You could try the magic of directness.
"Sorry mate it's not that I don't like listening to your stories, but I definitely don't get paid to listen to them so, I need to do some work now."
Then you repeat it if he starts again.
"I can't concentrate if someone is talking sorry!"
fakename246810@reddit
My boss is like this. I have no advice, but a lot of sympathy!
MiserablePool1725@reddit
Headphones on. Maybe a word with his line manager. They will have 1-2-1s .
msma46@reddit
I had a colleague like this. In the end I simply lowered my politeness level. I’d say something like “Hold that thought - I need to go and finish something” and turn away from him.
Full_Strawberry2035@reddit
It sounds like he can’t read the room, which is hard for you both - when people can’t pick up on social cues I think the only solution is to specifically say “I’m really struggling to focus/multi task” you could fluff it up with some I’m sorry’s/I don’t mean to be rude etc if you wanted, and failing that - headphones!
Max1357913@reddit
Just wear headphones
Some-Cope1999@reddit
Have you considered invoking quiet time? A couple of hours devoted to focusing on any projects. If anybody doesn't comply then they have to buy the office, coffee or something silly?
TheMalsh@reddit (OP)
We do to be fair, the whole office does which he somewhat follows. Just not very well…
Intruder313@reddit
Same at my work with the twist that he repeats every line 3-5x like a verbal tic. He’s insanely loud too so he disturbs the whole room.
Cakeo@reddit
Sorry mate my heads pounding, going to just get on with work.
Or just be honest
55caesar23@reddit
I’m just going to go inside my head for a few moments
Available-Nose-5666@reddit
It sounds like work is his only outlet and he is perhaps lonely. Maybe he has a difficult home life. Maybe talking everyone’s ears off is his way of coping?
Nevertheless, I can understand the frustration as I like to have a few moments of complete silence myself.
Hancri84@reddit
I feel your pain, when I go to football theres a lady who sits behind me and my family who doesnt stop talking (quite loudly) for the full 90 minutes plus extra time.
What makes it worse is she know f' all about football.
At least I can move seats next season.
pirateluke@reddit
Say cool story bro after everything
One-Leopard@reddit
Genuinely could be a sign of early onset dementia.
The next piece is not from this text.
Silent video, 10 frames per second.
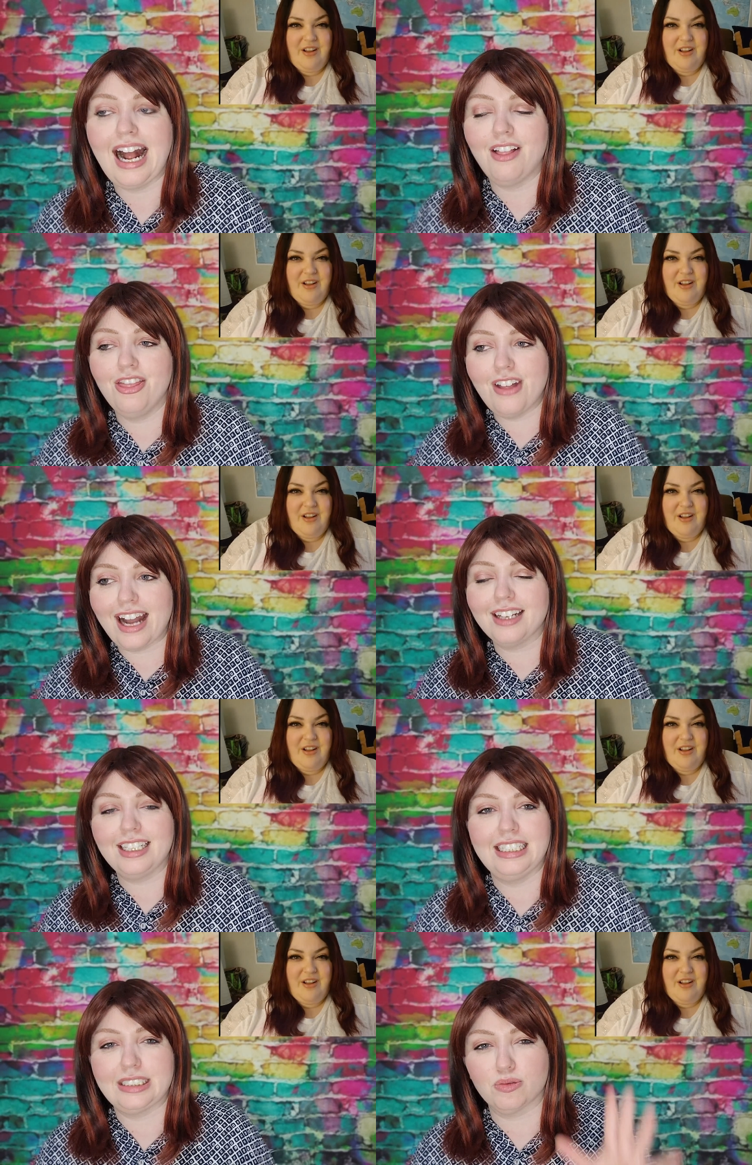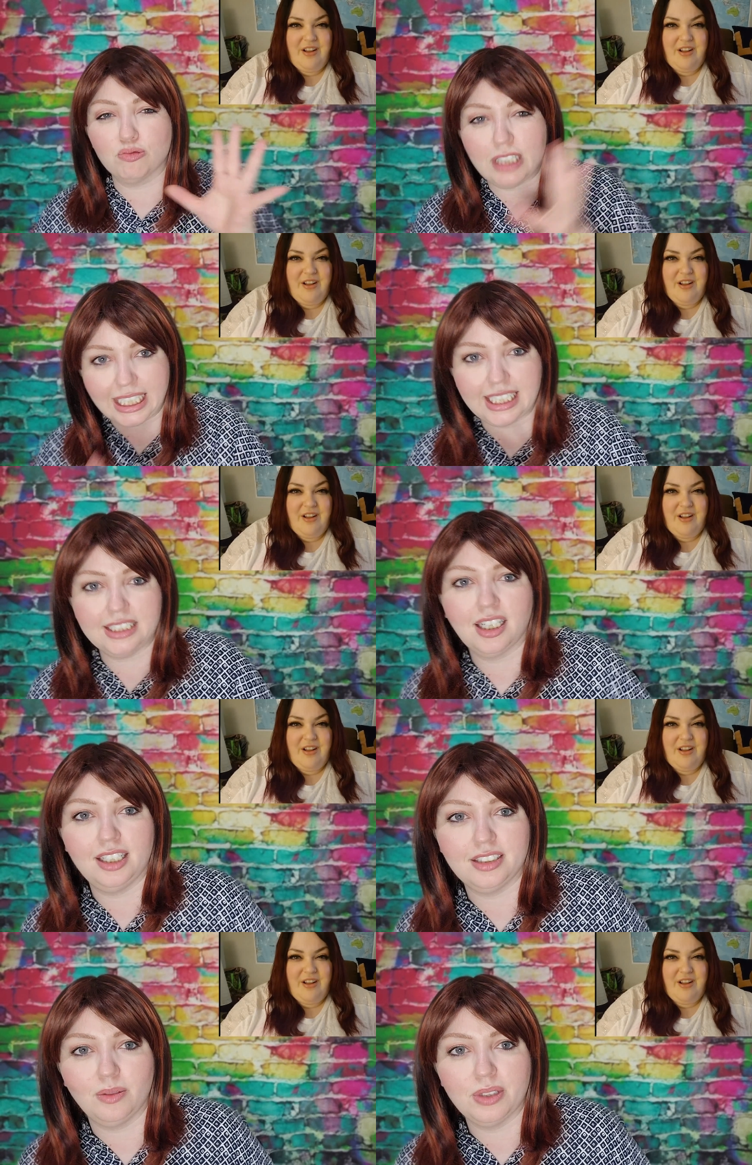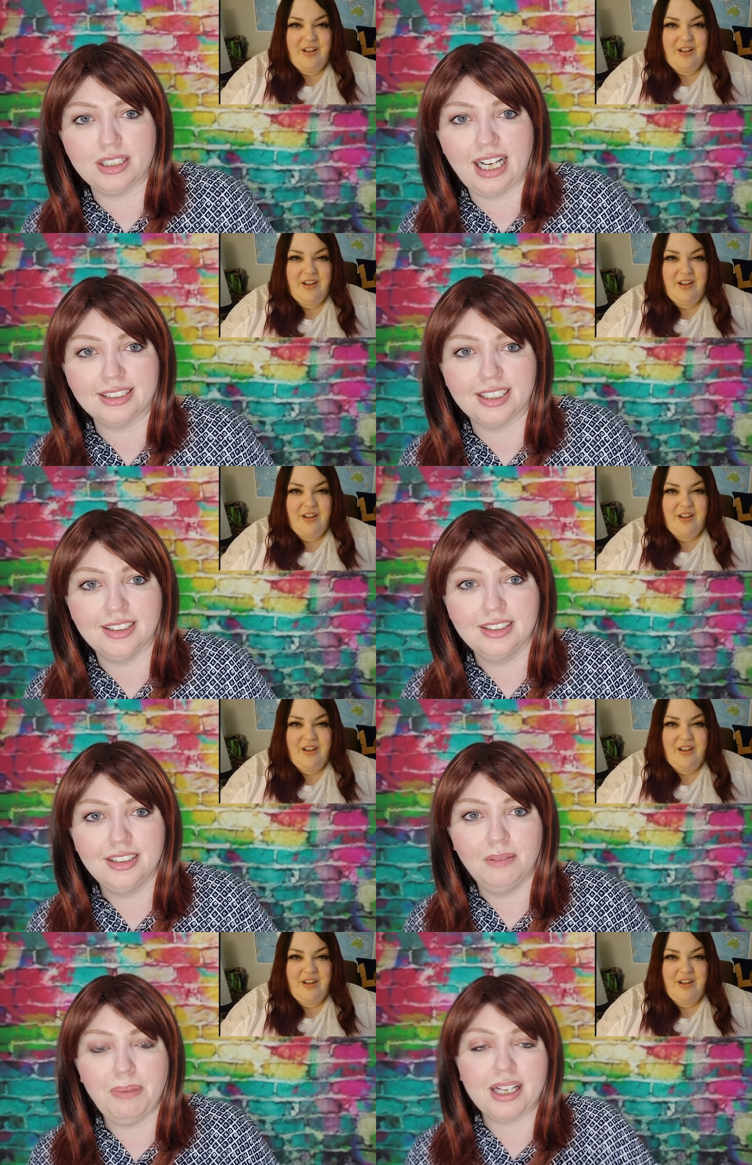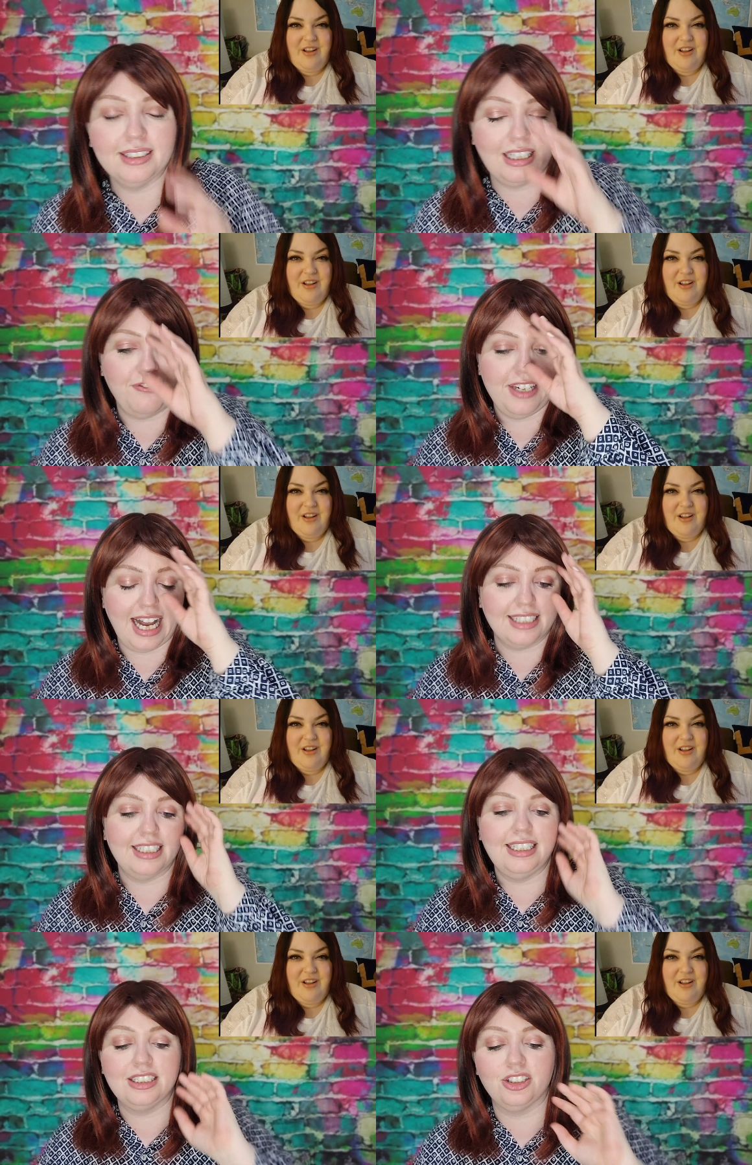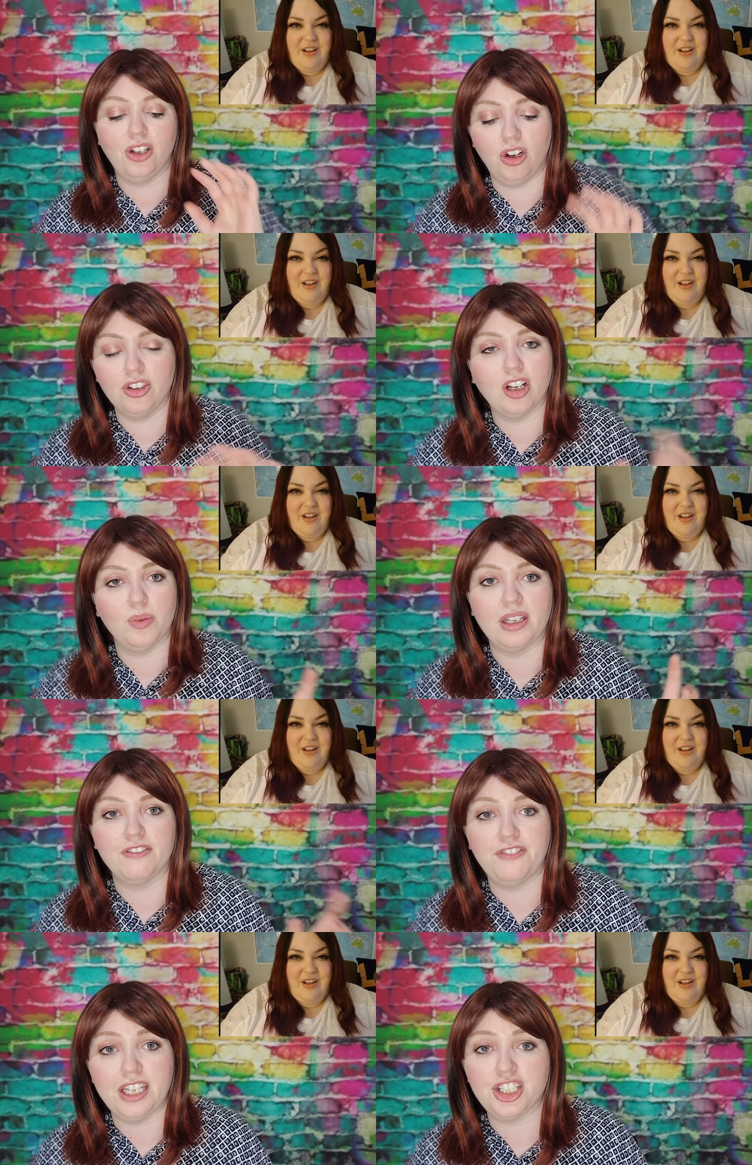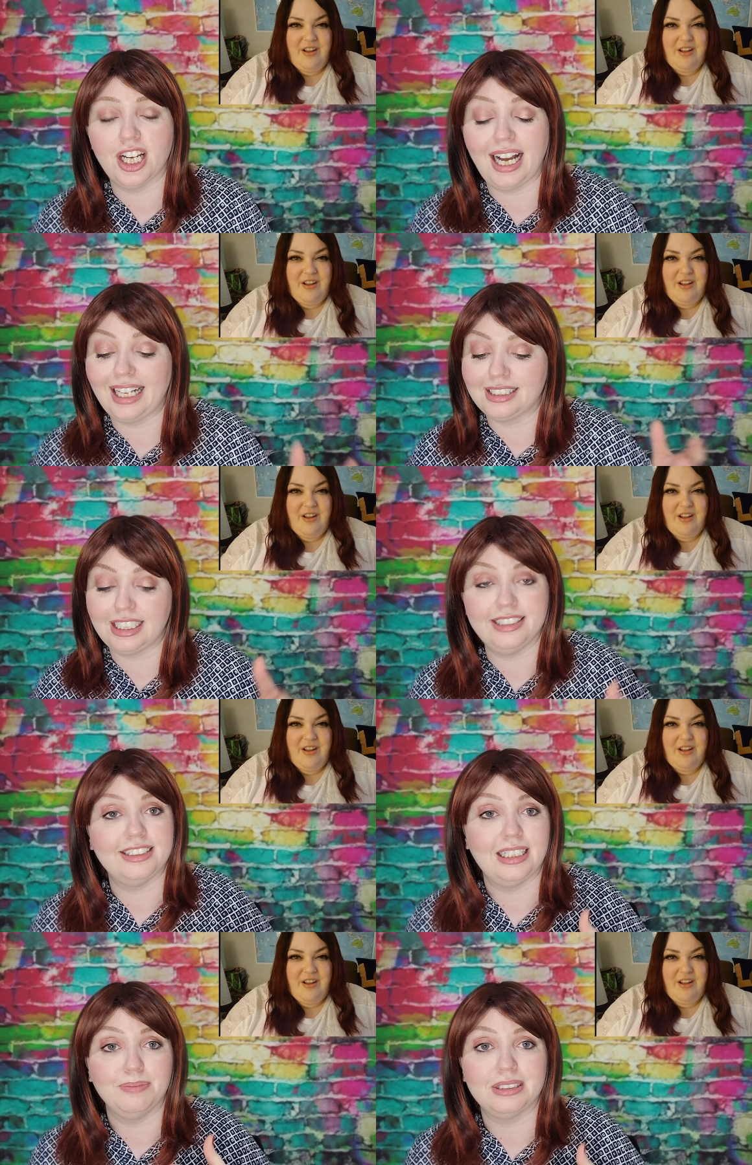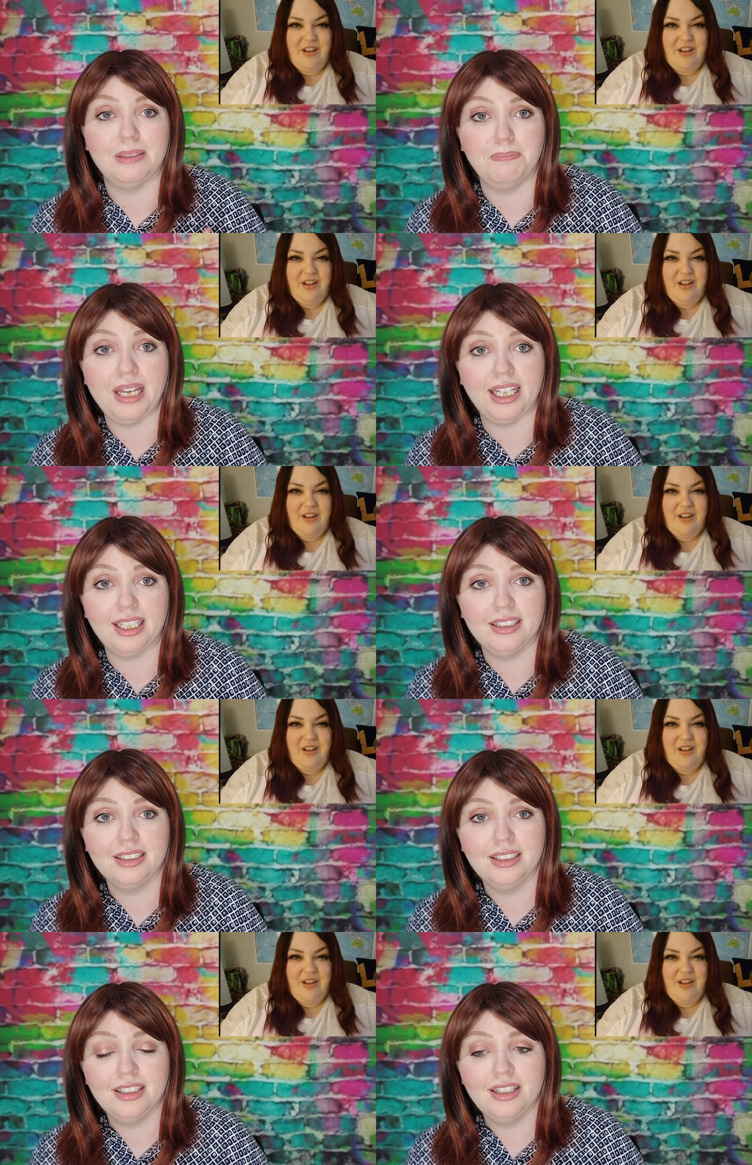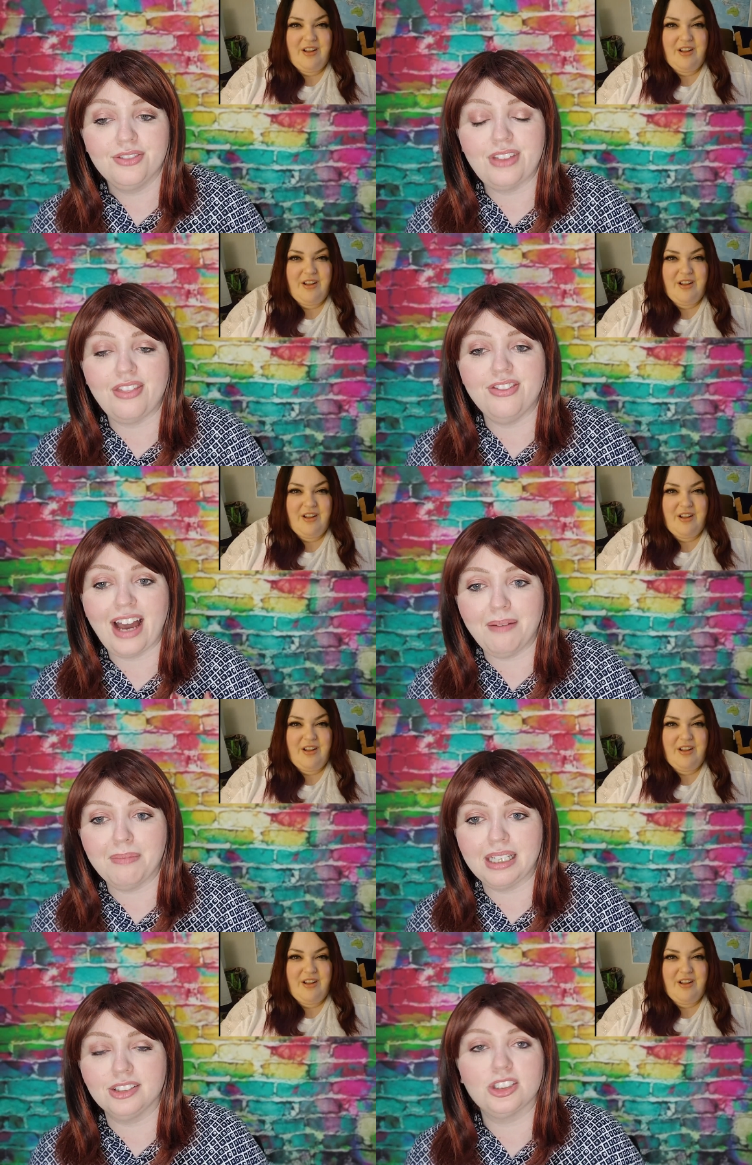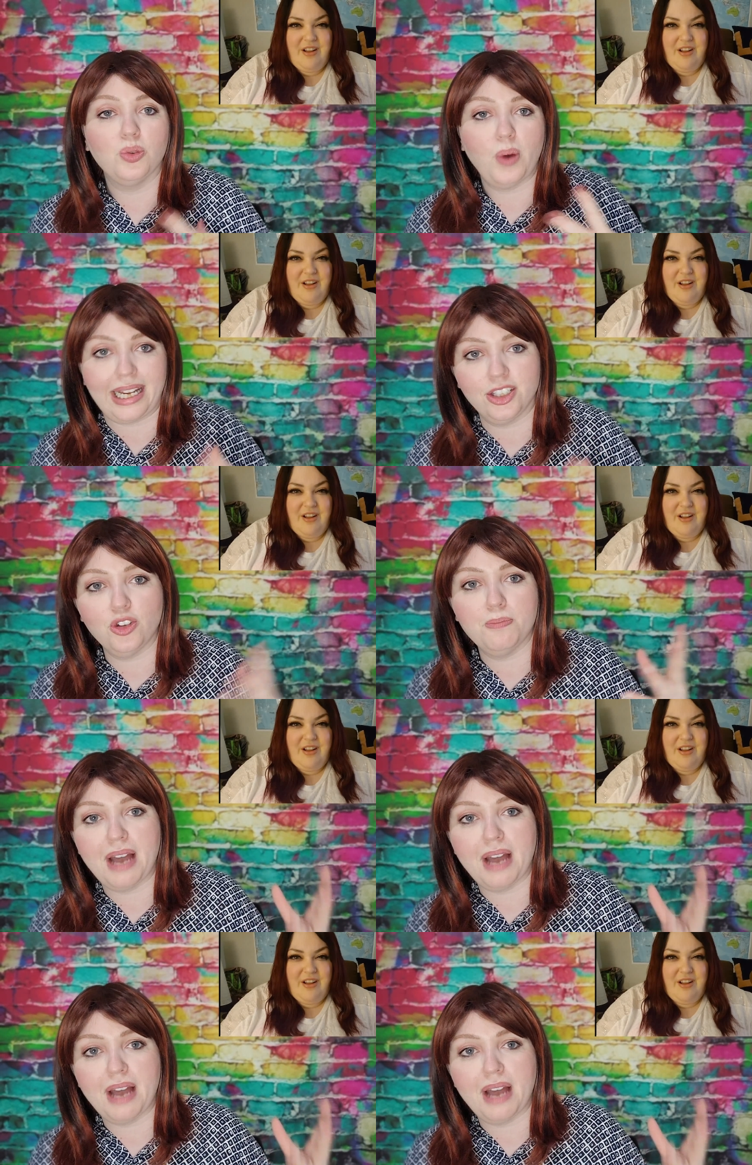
Speaker 1: And that is really tied up with NADA. Because if NADA is an ongoing feature, as he seems to be, then that means the way you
I would try some of these suggestions and if he still doesn’t chill out, it might be something to think about/bring it up with your boss.
Evening-Tomatillo-47@reddit
While he's talking, slowly walk back to his spot. Then say "well I shan't keep you any longer" and walk away
gholt417@reddit
Just ask him to put his lips together and give it 3 seconds before saying ‘ah that’s better’.
That usually works for me.
Rinthrah@reddit
You can't tell someone to shut up politely. I reckon that's the most quintessentially English of all cultural mores. You can hint at it, allude to it, maybe even openly imply it. But it always has to be done in a way that the kind of person who does never shut up, could be oblivious too it. It's just the game we play and as far as I'm aware it's always been that way.
There is a different approach you can take, which is tried and tested. Find ways to disincline them from talking to you. This can be achieved in all kinds of ways through what you say and how you interact with them. You could confound them, disgust them, unnerve them, straight-up scare them. The approaches you can take will be informed by the code of conduct in your place of work. But there's usually at least one approach which is feasible in any professional environment.
3headsonaspike@reddit
SummertimeSandler@reddit
Have you tried the old "Right, well..." said just poignantly enough to indicate satisfaction with the conversation and a need to move on?